> _Your goal_
For this exercise, write out every entry exactly and leave the pictures out.
+---+
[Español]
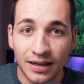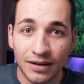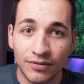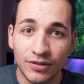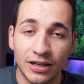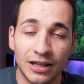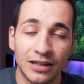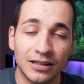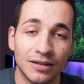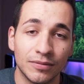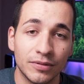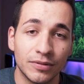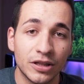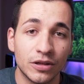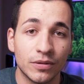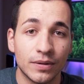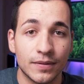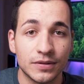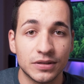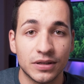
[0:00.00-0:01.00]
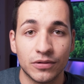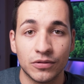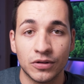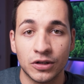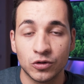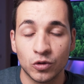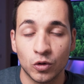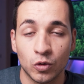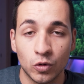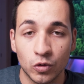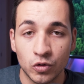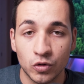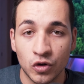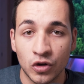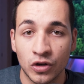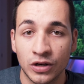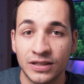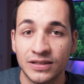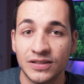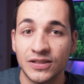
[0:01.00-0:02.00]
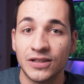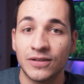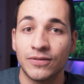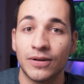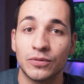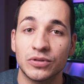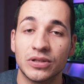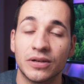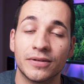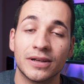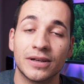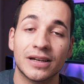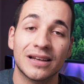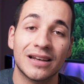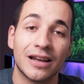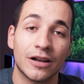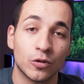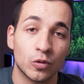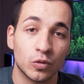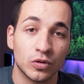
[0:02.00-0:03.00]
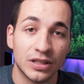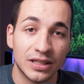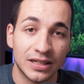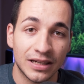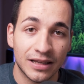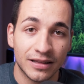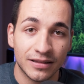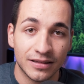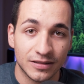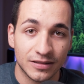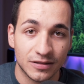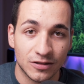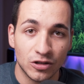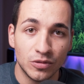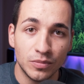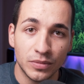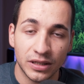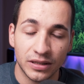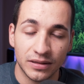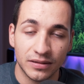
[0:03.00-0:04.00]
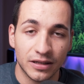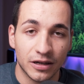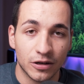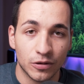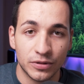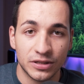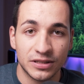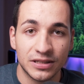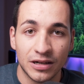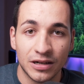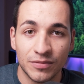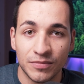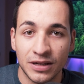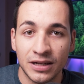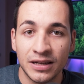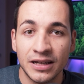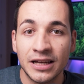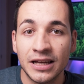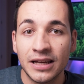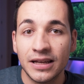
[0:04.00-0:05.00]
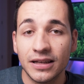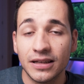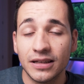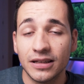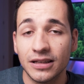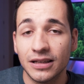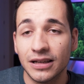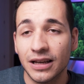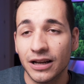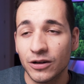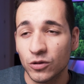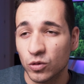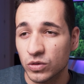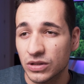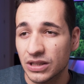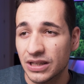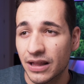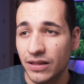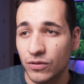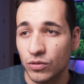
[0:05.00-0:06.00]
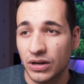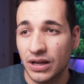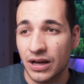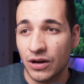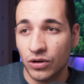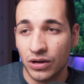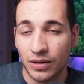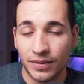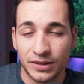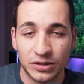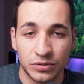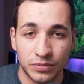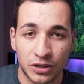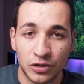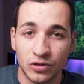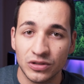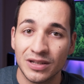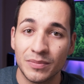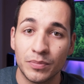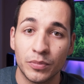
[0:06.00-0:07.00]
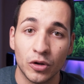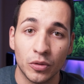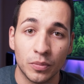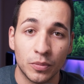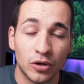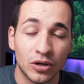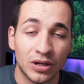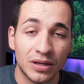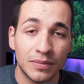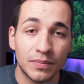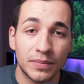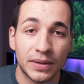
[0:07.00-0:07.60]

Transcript: y al final del vídeo vamos a ver unas conclusiones y vamos a ver la rutina de este hombre, de Robin Sharma, y la rutina de una hora más o menos que propone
+---+
> _Response for this exercise_
[Español]
[0:00.00-0:01.00]
[0:01.00-0:02.00]
[0:02.00-0:03.00]
[0:03.00-0:04.00]
[0:04.00-0:05.00]
[0:05.00-0:06.00]
[0:06.00-0:07.00]
[0:07.00-0:07.60]

Transcript: y al final del vídeo vamos a ver unas conclusiones y vamos a ver la rutina de este hombre, de Robin Sharma, y la rutina de una hora más o menos que propone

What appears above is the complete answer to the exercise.